Il vaccino anti-Covid dell’azienda Pfizer arriverà “tra il 23 e il 26 gennaio” e le dosi “andranno ai 300 punti individuati, che sono direttamente gli ospedali”, secondo quanto riferito, come si apprende da fonti di maggioranza, dal ministro della Salute Roberto Speranza ai capigruppo nella riunione di ieri a Palazzo Chigi. I primi ad essere vaccinati saranno medici e infermieri. Poi toccherà agli ospiti e agli operatori delle Rsa, e ancora agli 80enni e alla popolazione compresa nella fascia d’età tra 60 e i 70 anni. A seguire, dovrebbero esserci i lavoratori cosiddetti essenziali, compresi quelli della scuola: insegnanti, presidi, amministrativi, personale ausiliario. Ci sarà comunque il coinvolgimento dell’esercito per la distribuzione, che avverrà utilizzando grandi spazi pubblichi, palestre, spazi aperti e fiere.
Come già ribadito dal ministro della salute Roberto Speranza, secondo un’ottica europea, non si partirà con la previsione dell’obbligo vaccinale ma con la persuasione e informazione. L’obiettivo è raggiungere l’immunità di gregge, il che significa vaccinare 40 milioni di italiani.

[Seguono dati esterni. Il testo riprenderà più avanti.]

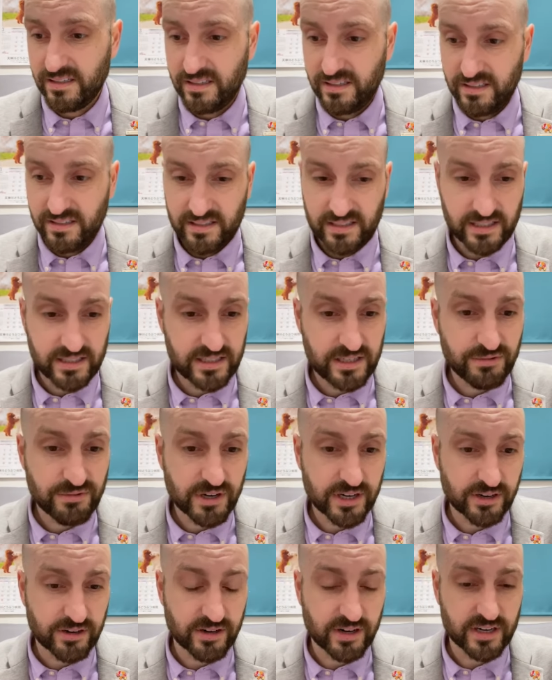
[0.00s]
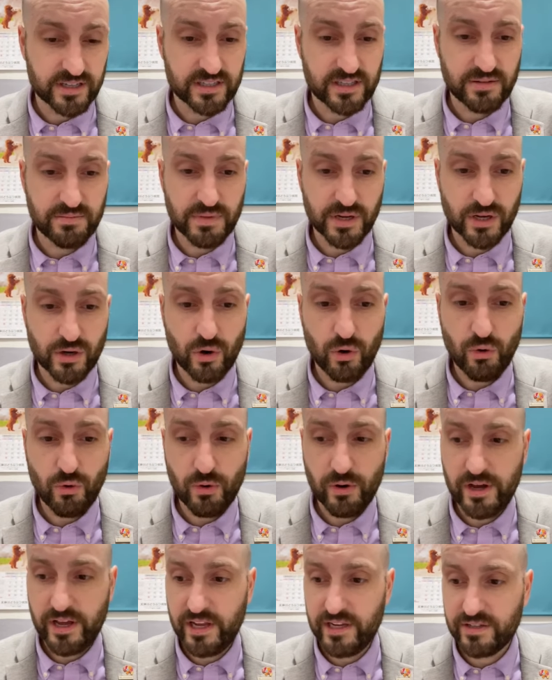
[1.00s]
61 across. The
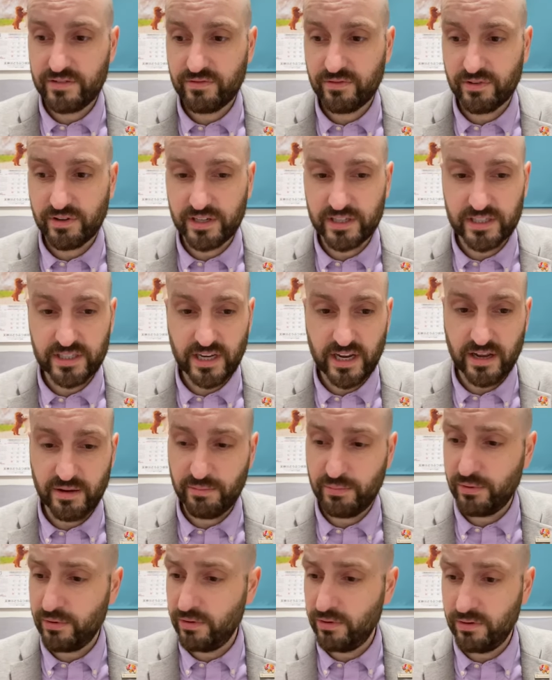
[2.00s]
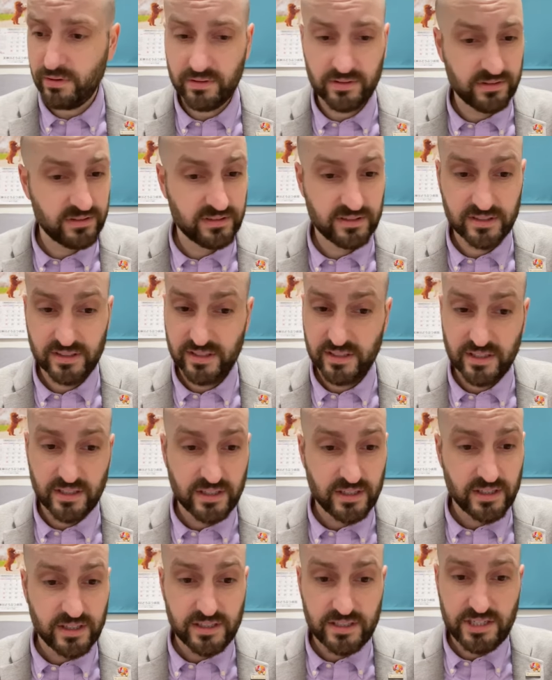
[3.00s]
McCoys, for example.
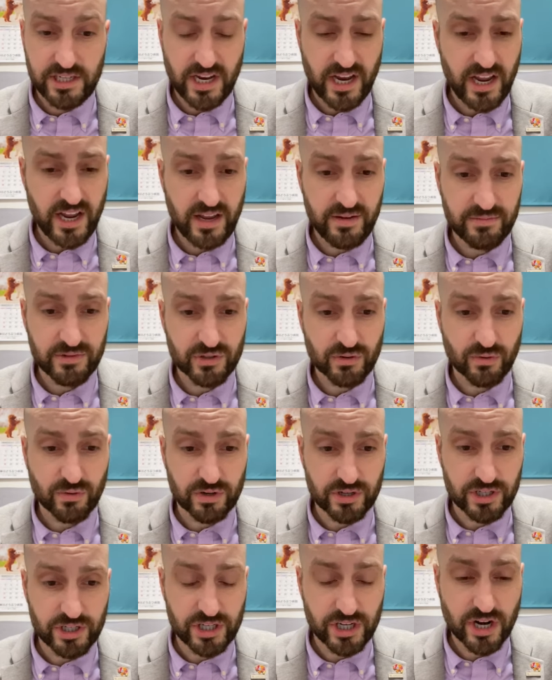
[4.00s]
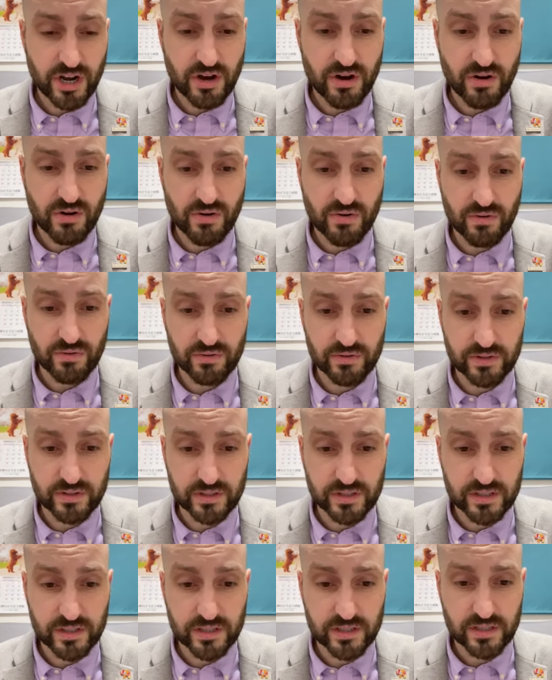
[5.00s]
James or
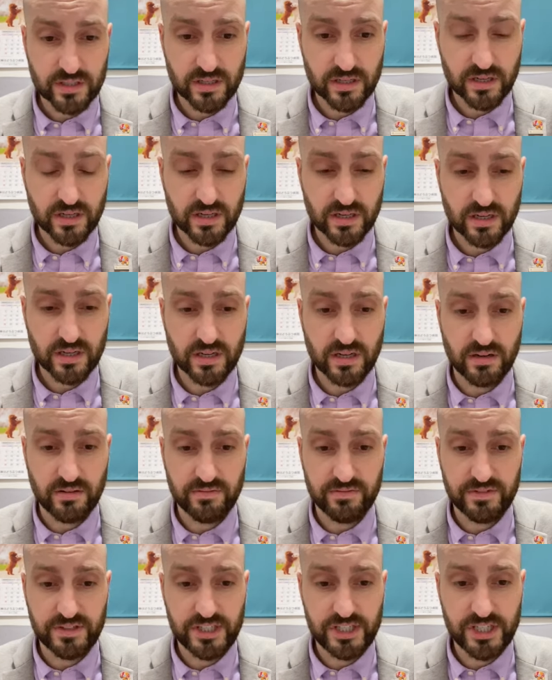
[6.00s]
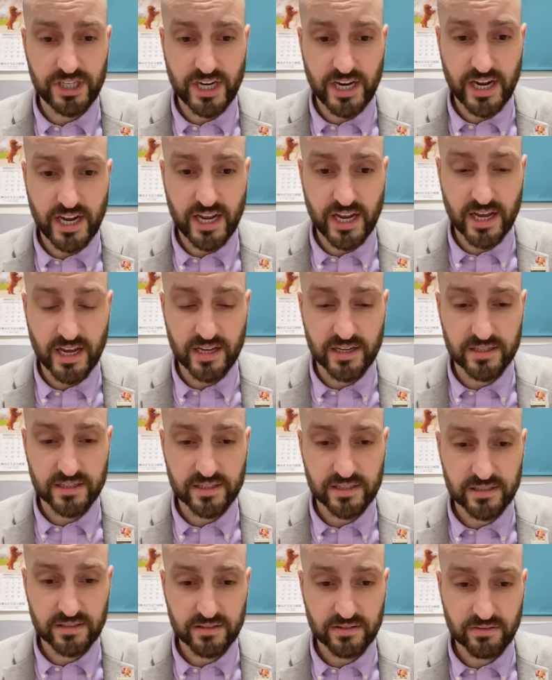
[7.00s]
Jones of
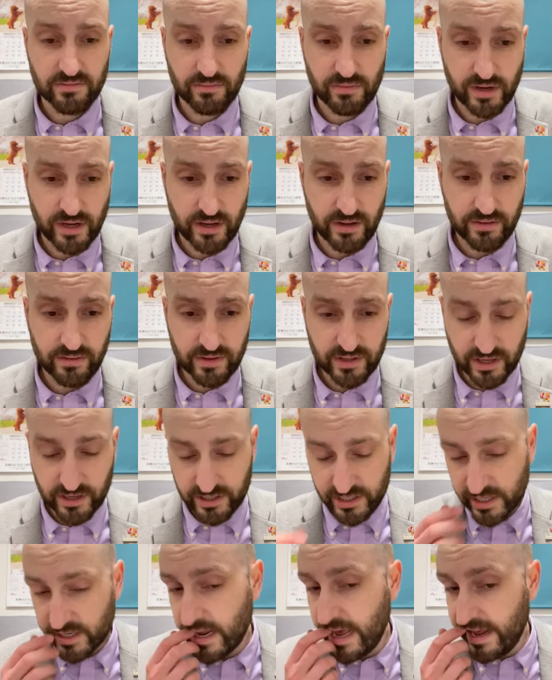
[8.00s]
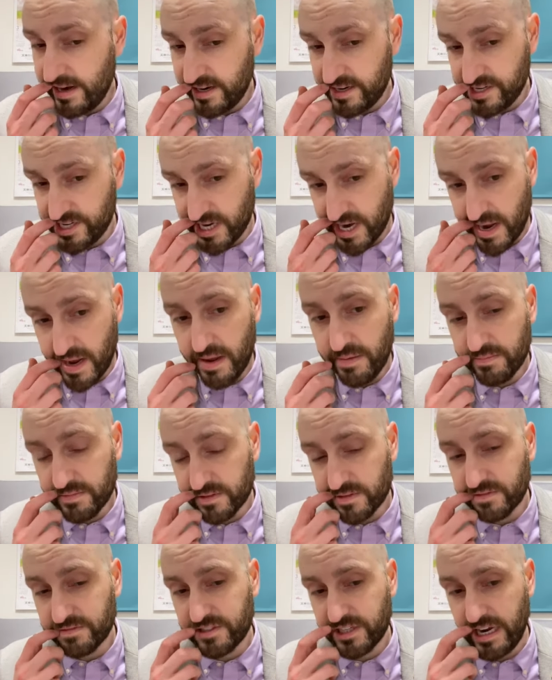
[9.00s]
jazz. Well, there's an Etta
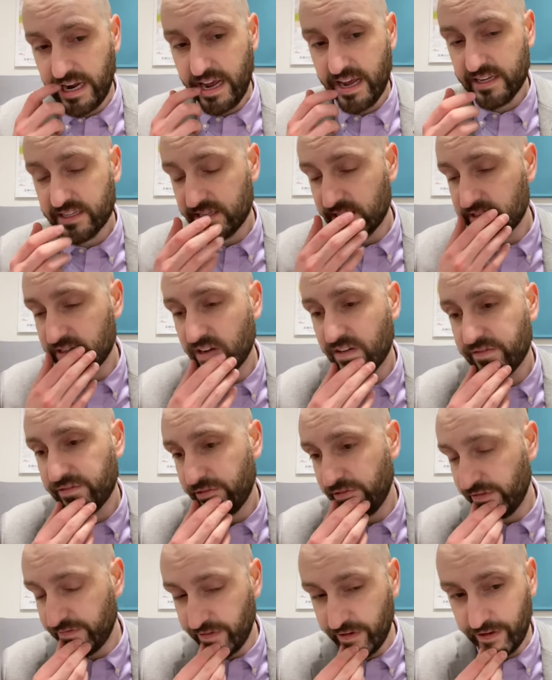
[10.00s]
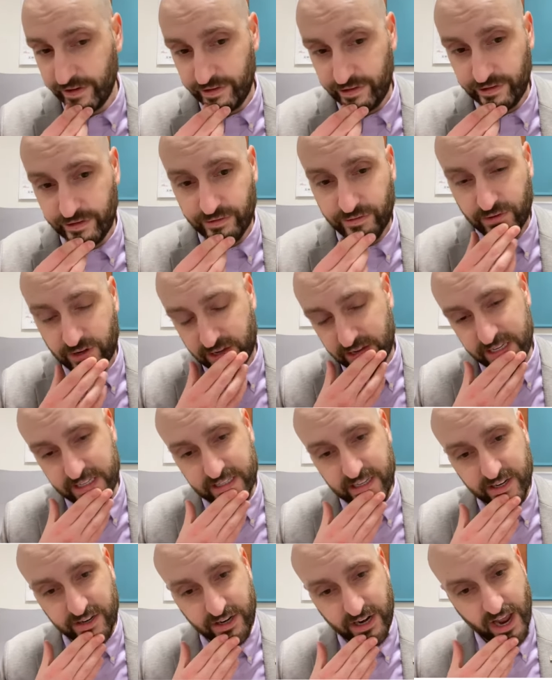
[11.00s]
James of jazz that's often referred to. Is
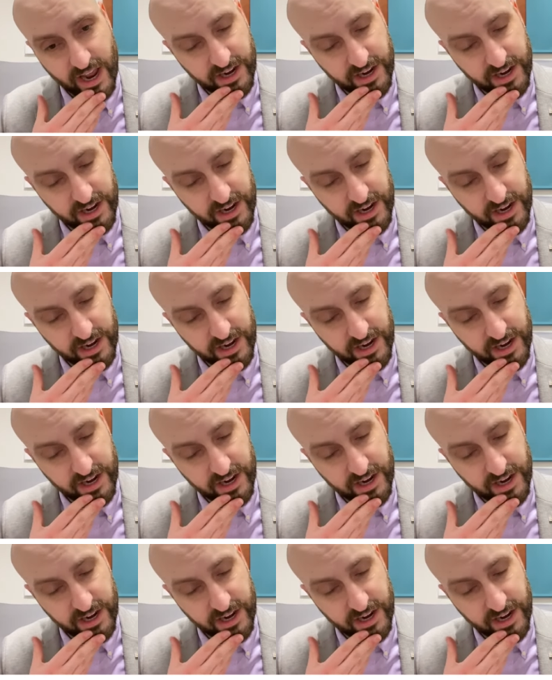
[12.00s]
there an Etta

Il piano di vaccinazione sarà trimestrale, strutturato di tre mesi in tre mesi, per seguire l’evoluzione della pandemia e quella delle somministrazioni delle dosi, e andrà avanti fino ai primi mesi del 2022. In attesa dell’autorizzazione alla distribuzione del vaccino Pfizer-BioNtech e successivamente di quello di Moderna e di un’altra casa farmaceutica, si dovrebbe partire il 29 gennaio con la campagna per la vaccinazione elaborata dal ministero della Salute. “Non possiamo far coincidere la terza ondata eventuale con la campagna vaccinale: per questo adesso obiettivo è flessione della curva epidemiologica”, è il ragionamento alla base.
Il piano prevede inoltre che la distribuzione del vaccino sia interamente statale: la gestione sarà centralizzata e il vaccino sarà distribuito secondo decisioni mediche e scientifiche.